Fatty acid–free bovine serum albumin (BSA) and Krebs-Ringer bicarbonate HEPES buffer (KRBH) were obtained from Sigma-Aldrich. Human recombinant insulin was obtained from Thermo Fisher Scientific. Insulin was prepared as a stock (250 IU/ml) and diluted into KRBH buffer with 1% BSA to a final concentration of 360 nm. 16% paraformaldehyde was diluted to a working concentration of 4% in phosphate-buffered saline (PBS) purchased from Electron Microscopy Sciences (Hatfield, PA) and Thermo Fisher Scientific, respectively.

The primary antibodies used were mouse anti-human phospho-Akt (Thr-308/9) (D25E6) XP rabbit mAb (13038S; Lot 5; 1:1600 dilution) from Cell Signaling Technologies (Danvers, MA) and goat anti-human GLUT4 (N-20) polyclonal antibody (sc-1606; Lot C0415; 1:5 dilution) from Santa Cruz Biotechnology (Dallas, TX). Secondary antibodies were all purchased from Thermo Fisher Scientific: Alexa Fluor 488 goat anti-rabbit IgG (H+L) cross-adsorbed (A-11008; Lot 1797971; 1:150 dilution) and Alexa Fluor 647 donkey anti-goat IgG (H+L) cross-adsorbed (A-21447; Lot 1661244; 1:150 dilution). For fixed-tissue imaging SensoPlate^TM 24-Well Glass-Bottom Plates from Grenier Bio-One (Monroe, NC) were used.

Tissue preparation

Biopsied tissues were initially washed three times in PBS and regions containing obvious blood vessels were removed prior to transporting tissue. 2 g of adipose tissue was placed in KRBH buffer with 1% BSA (5) and then transported to the imaging laboratory. The time from tissue isolation to fixation was routinely less than 1 h. Tissues were washed at least twice more using 20 ml KRBH with 1% BSA and additional tissues with large numbers of blood vessels were removed, including any tissues unable to float in the buffer. 50–100 mg of adipose tissue were placed into a separate well of a 24-well plate and incubated for 20 min with or without 360 nm insulin. For GLUT4 experiments, tissues were co-incubated with GLUT4 (N-20) antibody during insulin incubation (46).

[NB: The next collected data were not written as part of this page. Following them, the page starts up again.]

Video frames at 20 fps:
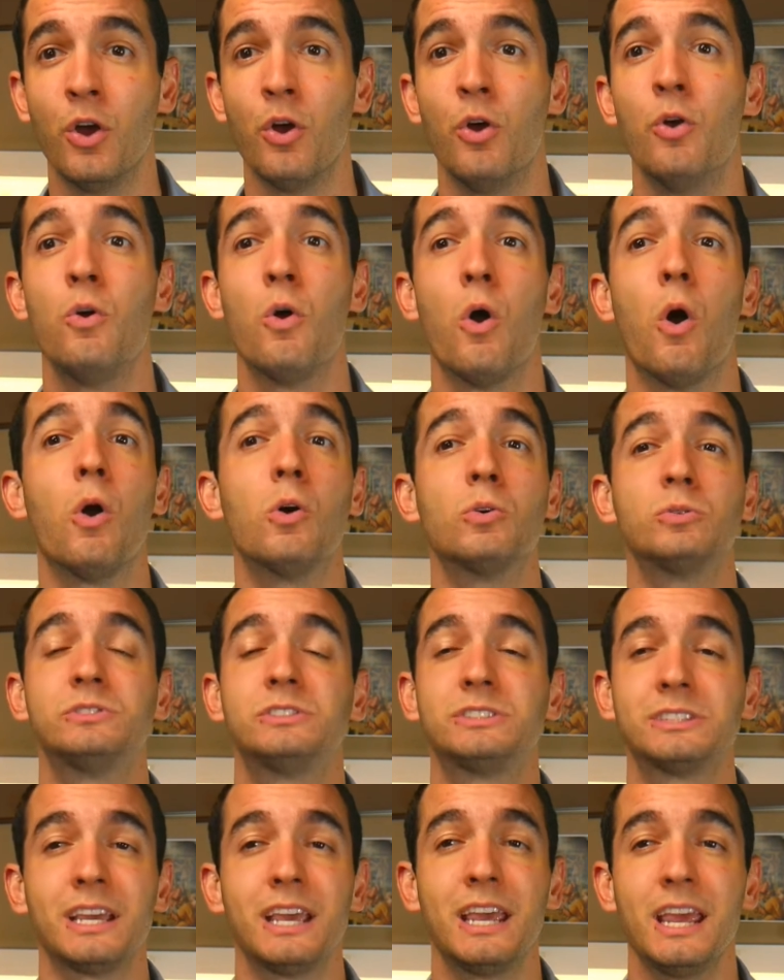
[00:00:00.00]
who
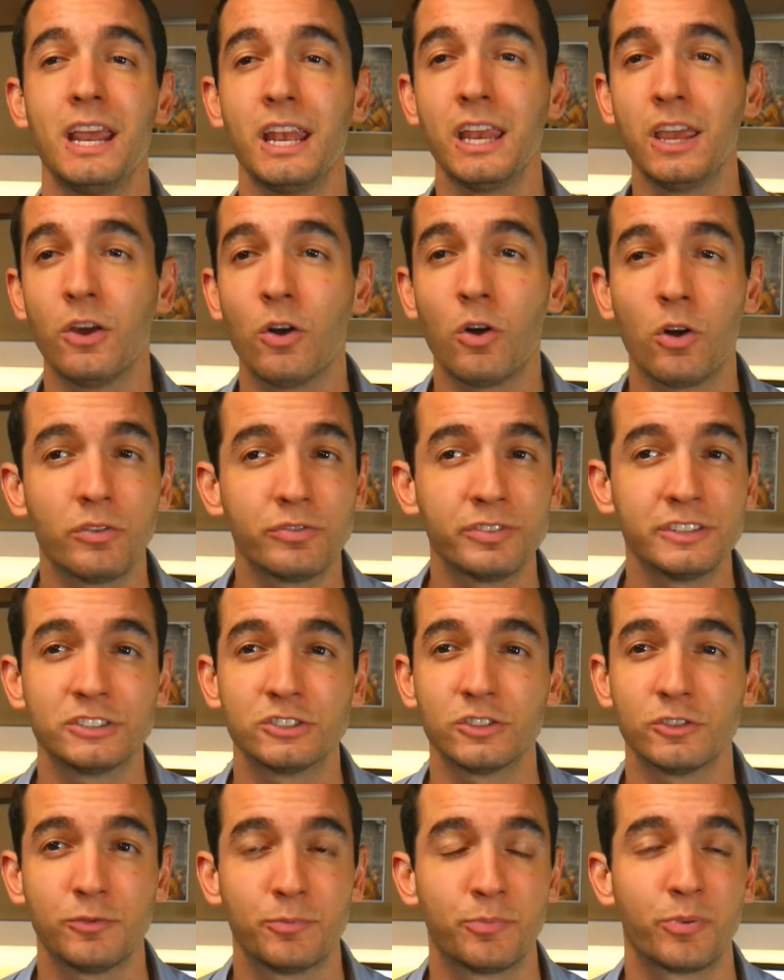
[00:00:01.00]
holds any office
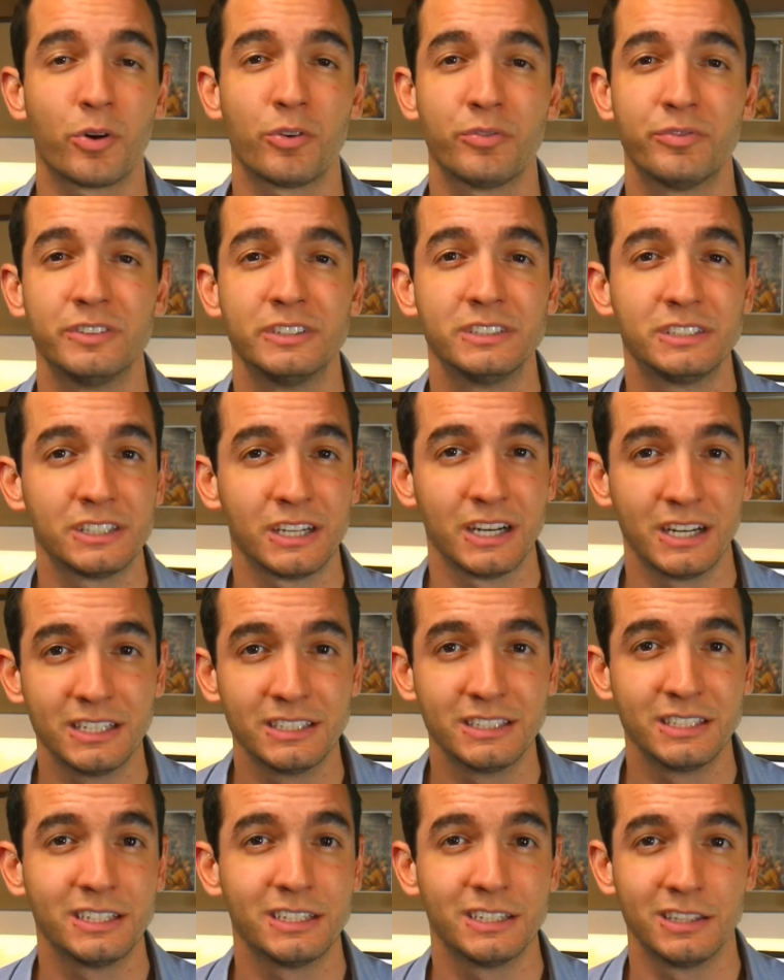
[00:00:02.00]
of profit
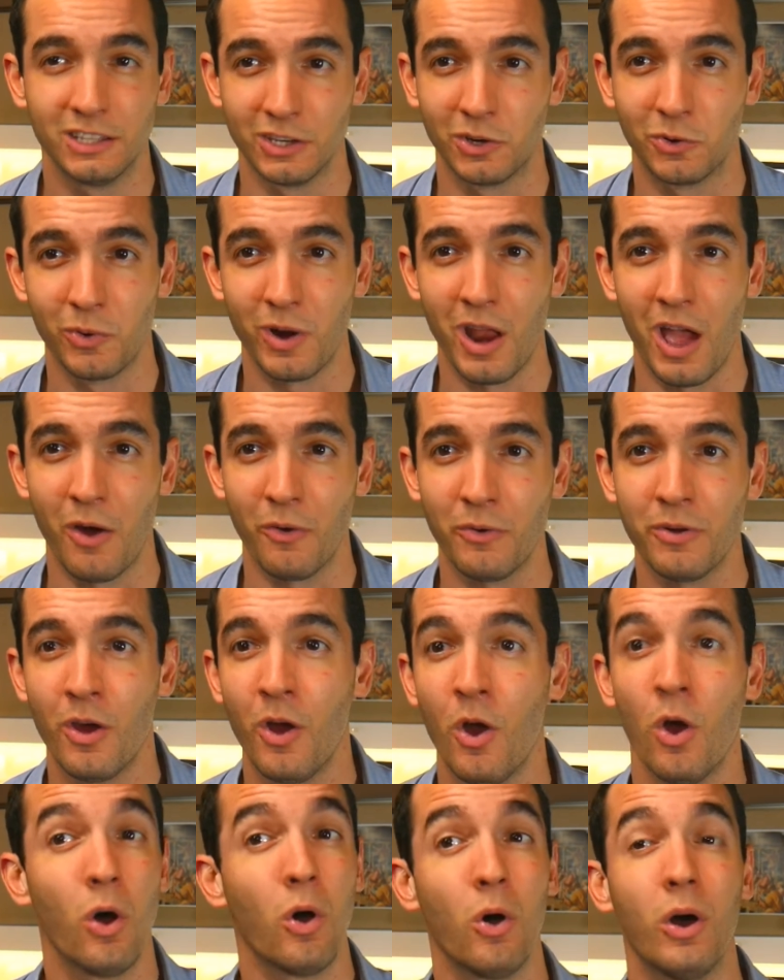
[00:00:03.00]
under the Crown
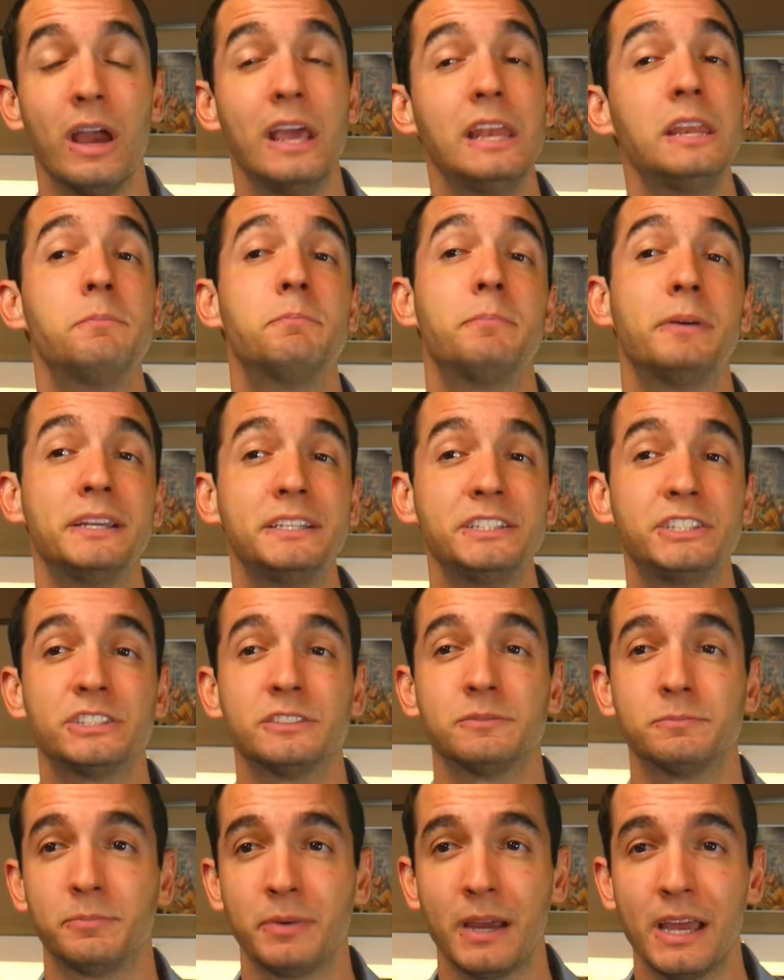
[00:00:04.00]
or any
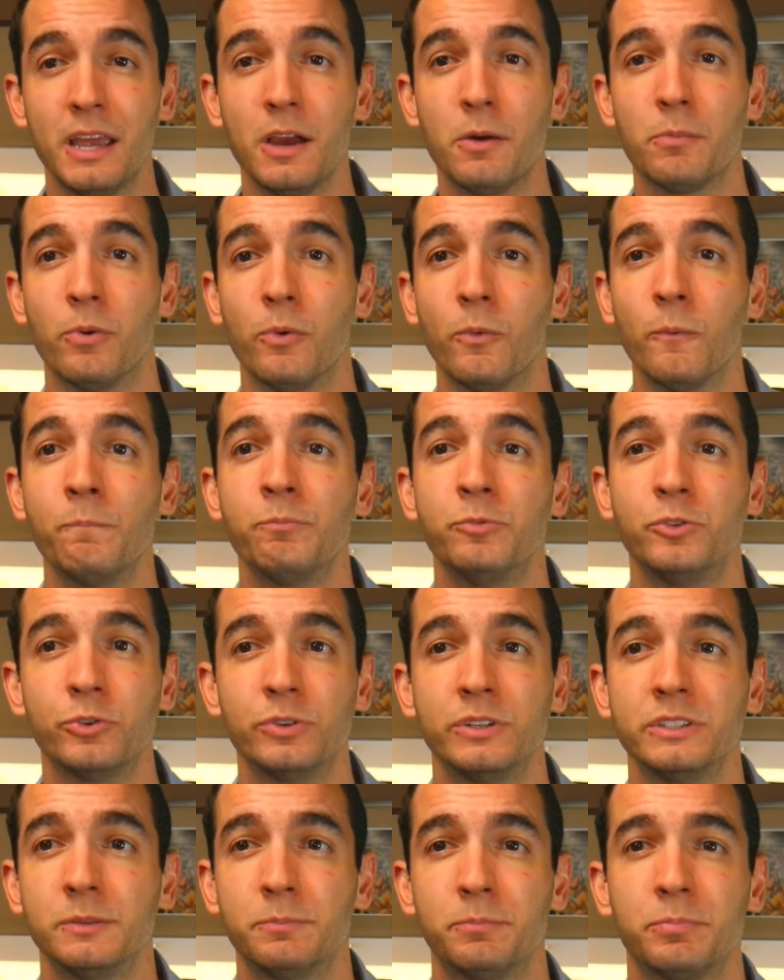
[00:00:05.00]
pension payable
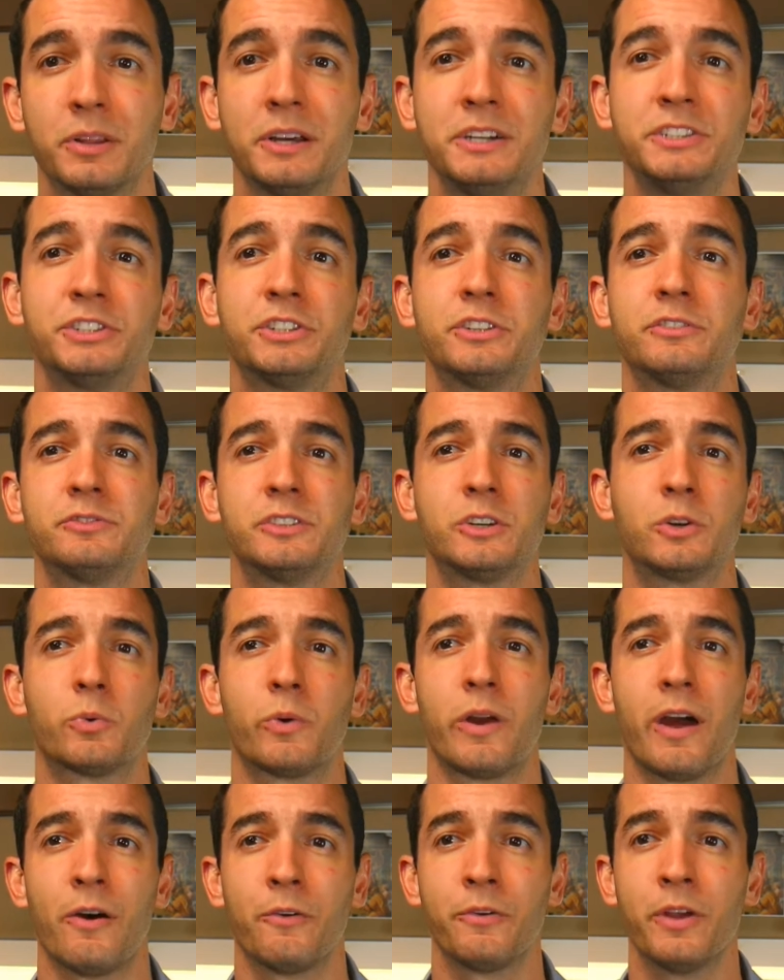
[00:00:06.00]
during the pleasure of the
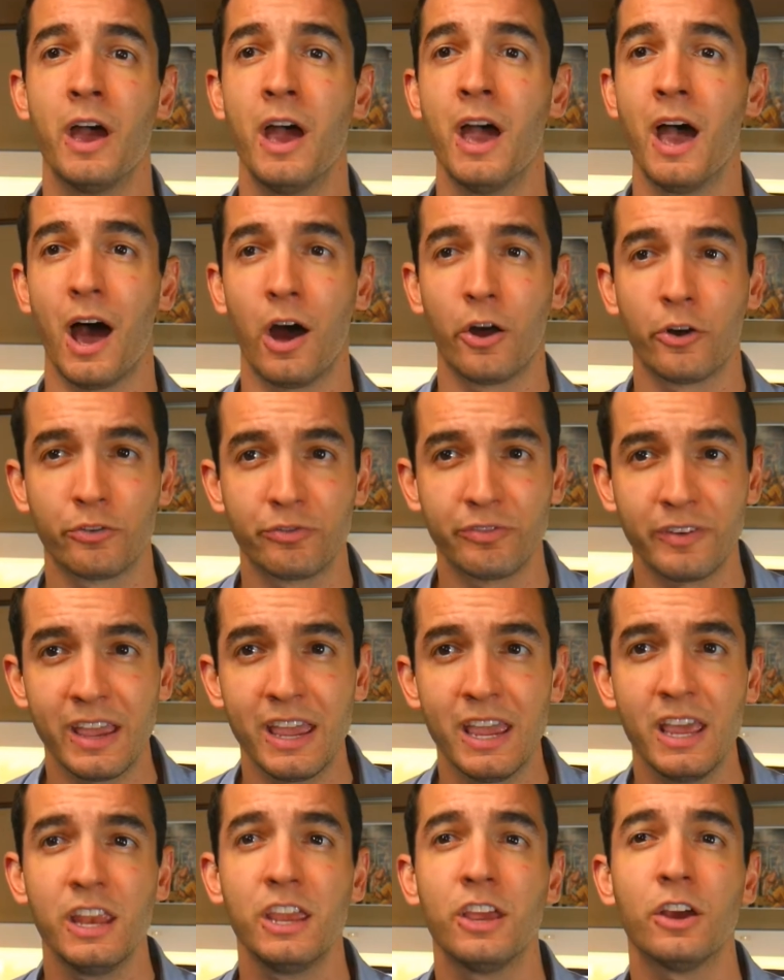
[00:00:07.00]
Crown out of
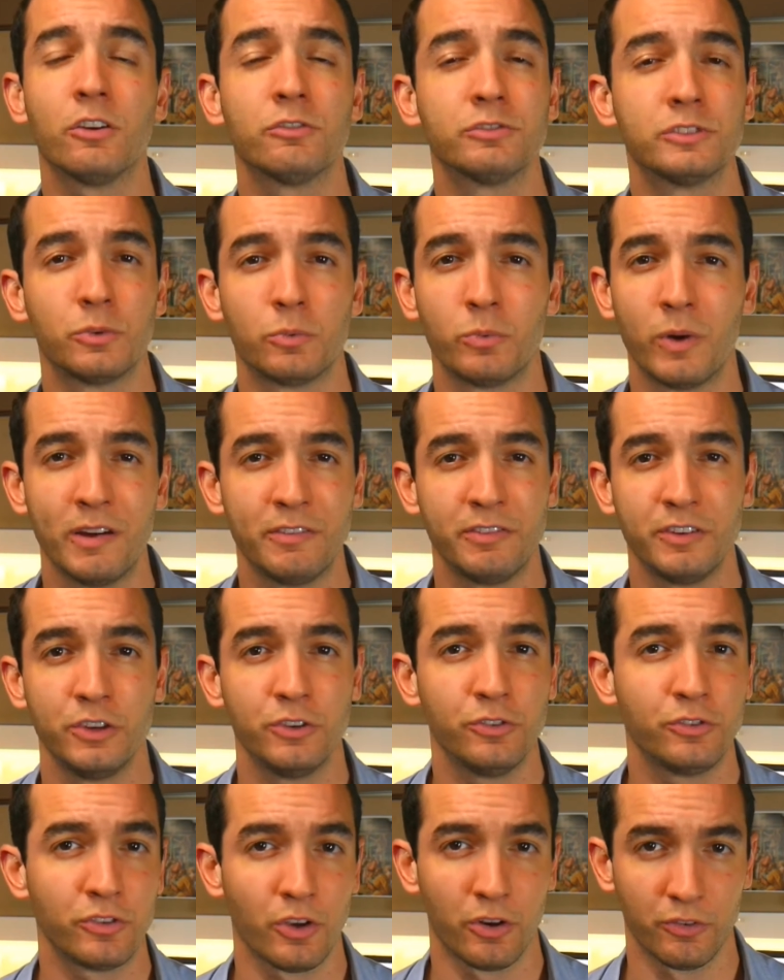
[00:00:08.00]
any of the
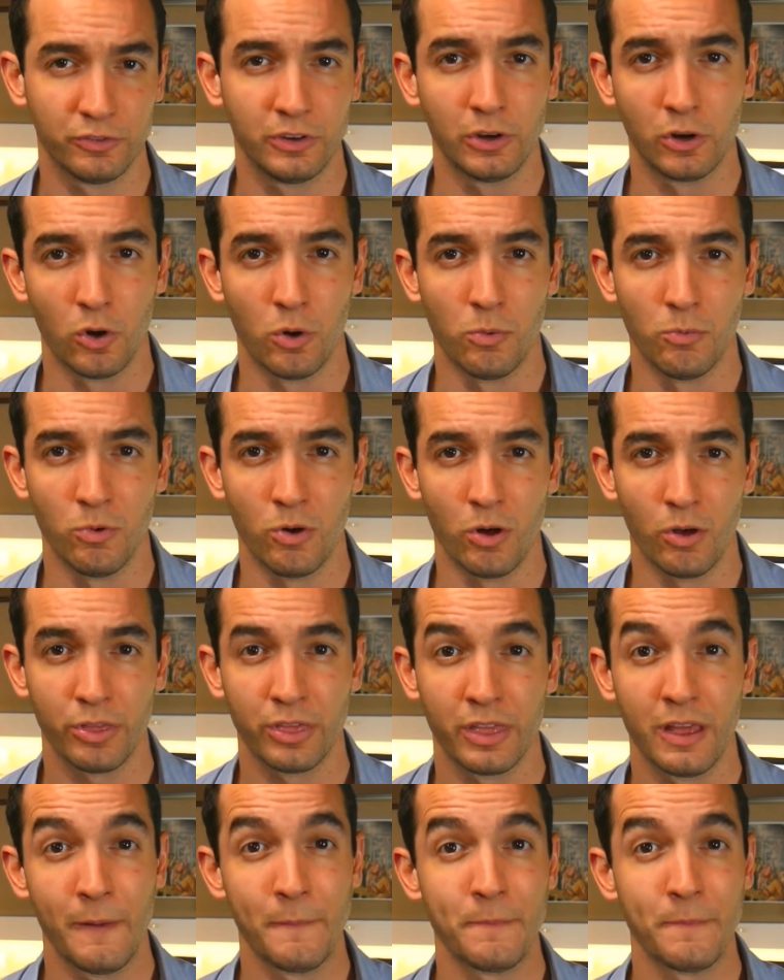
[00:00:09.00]
revenues of the Commonwealth.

Tissues were fixed for 1 h at 37 °C in 4% paraformaldehyde diluted in PBS and then placed in KRBH with 1% BSA prior to standard immunofluorescence preparations.

Microscopy

Single tissues were placed into individual imaging wells of the SensoPlate^TM covered with a 15-mm circular coverslip and metal washer to keep the fixed sample adjacent to the coverslip, and then 1 ml KRBH with 1% BSA was added to the well. Tiled, confocal, immunofluorescence z-stacks were acquired starting from the first layer of adipose tissue cells nearest the coverslip surface. Typical imaging dimensions were 2.5 mm × 2.5 mm × 30 μm with a typical pixel size of around 1 μm corresponding to a spatial unit of at least twice the size of the point spread function. Images were acquired at room temperature using a Nikon Eclipse Ti equipped with a CSU-X1 and Andor 897 Plus camera (Nikon Instruments, Inc., Melville, PA) and a CFI Plan Apo Lambda 20X 0.75 NA objective or a Zeiss LSM 880 (Carl Zeiss Microscopy, Thornwood, NY) with a Plan-Apochromat 63 × 1.4 NA objective. Images were overlapped by 10% and stitched using software native to the imaging platform (NIS Elements or ZEN Black, respectively) before export to Fiji (47) for processing. For Nikon spinning disk confocal microscopy, autofluorescence was imaged using 405 nm excitation with a bandpass filter of 438 to 473 nm and fluorescence in the 488 nm channel was collected from 500 to 550 nm. For GLUT4 experiments, a 641 nm laser was used for excitation and emission was collected from 665 to 735 nm by frame sequentially. For Zeiss point scanning confocal microscopy, autofluorescence was imaged using 405 nm excitation with a PMT detector set to acquire emission wavelengths from 405 nm to 488 nm and fluorescence in the 488 nm channel was directed to a GAsP detector with an emission range of 488 to 561 nm. GLUT4 experiments also used a 633 nm HeNe laser for excitation and emission was collected from 633 to 758 nm using a PMT by frame sequentially.

Image analysis

Multichannel datasets consisted of an average projection of three central slices of the first layer of adipocytes which were derived from Perfect Focus (Nikon) or Definite Focus.2 (Zeiss) using automated refocusing parameters which were 10 ± 3 μm from the surface, indicative of flattened tissue. The projection average was performed on multiple channels from the tiled montage with either 405 nm excitation (for autofluorescence), 488 nm (for imaging of Akt), or 633/641 nm (for imaging GLUT4). Images with and without insulin were paired and combined into a larger montage. Images were segmented to remove the low signal noise floor, out-of-focus background, and highly autofluorescent regions such as blood vessels, collagen, and muscle fibers using a custom Fiji (47) macro allowing semi-automated analysis with user feedback. Typically, a “Default” IsoData (48) threshold was applied to the autofluorescence data. The immunofluorescence intensity images were treated in a separate macro typically using a Li threshold (49) to isolate cells. The two images were combined to form an adipocyte mask that was applied to a background-subtracted image of the raw montaged data and typically isolated adipocyte cell membranes.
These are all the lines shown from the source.